In patients with type 2 diabetes and severe insulin resistance, a four-week dietary intervention with oatmeal resulted in a 40% reduction in the dose of insulin needed to stabilize blood sugar levels.

Studies suggest that oat beta-glucans may favorably alter insulin sensitivity, delaying or preventing the onset of type 2 diabetes (see studies on this: 35, 36, 37, 38).

Boiled whole oats cause low glucose and insulin responses, but the responses are significantly increased if the oats are ground before cooking (see related studies 39, 40, 41 here).

Increase satiety

Satiety plays an important role in energy balance. It keeps us from eating again until hunger returns. Dysregulation in the feeling of satiety has been associated with obesity and type 2 diabetes (see studies about it here: 42, 43).

Oat fibers, such as beta-glucans, increase the feeling of satiety (see studies about it here: 44, 45, 46).

Studies in people have concluded that oats, rich in beta-glucans, can increase satiety and reduce appetite when compared to a ready-to-eat breakfast cereal and other types of dietary fiber (see studies about it here (47, 48, 49, 50).

In addition to being highly satiating, oatmeal, food like porridge, has few calories, lots of fiber and other healthy nutrients, which makes it an excellent supplement to aid weight loss.

  • 21 foods that help you lose weight with health

Does oat have gluten?

Oats, in the pure version, do not contain gluten, but do contain a similar type of protein, called avenin. Clinical studies have shown that moderate or even large amounts of pure oats can be tolerated by most people who have problems with gluten (51, 52, 53, 54, 55, 56).

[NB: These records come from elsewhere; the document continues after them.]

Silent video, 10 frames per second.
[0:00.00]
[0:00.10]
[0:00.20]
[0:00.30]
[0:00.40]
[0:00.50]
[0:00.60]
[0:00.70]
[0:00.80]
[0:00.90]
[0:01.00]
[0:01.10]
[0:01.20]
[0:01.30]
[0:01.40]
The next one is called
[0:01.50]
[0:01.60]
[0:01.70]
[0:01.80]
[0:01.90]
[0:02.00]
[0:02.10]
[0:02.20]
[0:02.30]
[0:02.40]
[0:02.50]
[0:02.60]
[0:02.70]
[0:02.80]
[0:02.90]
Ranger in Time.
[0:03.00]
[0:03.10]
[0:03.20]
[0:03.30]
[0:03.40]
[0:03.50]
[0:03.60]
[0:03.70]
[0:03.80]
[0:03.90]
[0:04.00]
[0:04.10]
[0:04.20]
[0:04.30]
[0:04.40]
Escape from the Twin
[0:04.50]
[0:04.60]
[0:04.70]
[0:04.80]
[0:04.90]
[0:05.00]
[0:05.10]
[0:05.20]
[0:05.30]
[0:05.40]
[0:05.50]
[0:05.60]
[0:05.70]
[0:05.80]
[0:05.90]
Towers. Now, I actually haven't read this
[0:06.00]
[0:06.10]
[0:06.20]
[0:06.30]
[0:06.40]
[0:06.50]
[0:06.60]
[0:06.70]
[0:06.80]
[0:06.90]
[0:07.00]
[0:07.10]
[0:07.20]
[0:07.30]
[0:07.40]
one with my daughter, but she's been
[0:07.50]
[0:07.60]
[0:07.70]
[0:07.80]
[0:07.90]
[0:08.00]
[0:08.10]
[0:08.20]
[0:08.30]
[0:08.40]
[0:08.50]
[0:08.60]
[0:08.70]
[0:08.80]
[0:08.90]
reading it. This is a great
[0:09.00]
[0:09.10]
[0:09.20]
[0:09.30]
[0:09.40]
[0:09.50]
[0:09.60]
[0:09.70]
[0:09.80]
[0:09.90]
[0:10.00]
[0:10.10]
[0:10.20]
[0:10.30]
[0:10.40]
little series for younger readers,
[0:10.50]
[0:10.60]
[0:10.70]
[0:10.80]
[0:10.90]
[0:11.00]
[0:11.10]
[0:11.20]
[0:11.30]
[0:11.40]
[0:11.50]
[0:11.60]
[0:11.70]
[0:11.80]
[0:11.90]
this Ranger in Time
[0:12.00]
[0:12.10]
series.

Oats have been shown to increase the nutritional value of gluten-free diets by increasing the intake of minerals and fiber (see studies here: 57, 58).

However, the biggest problem with oats on a gluten-free diet is wheat contamination, because oats are often processed in the same facilities as other grains and can also be contaminated on the crop itself if it is close to the wheat crop (see here studies about it: 59, 60). Therefore, individuals sensitive to gluten should only consume oats certified as "pure" or "gluten free".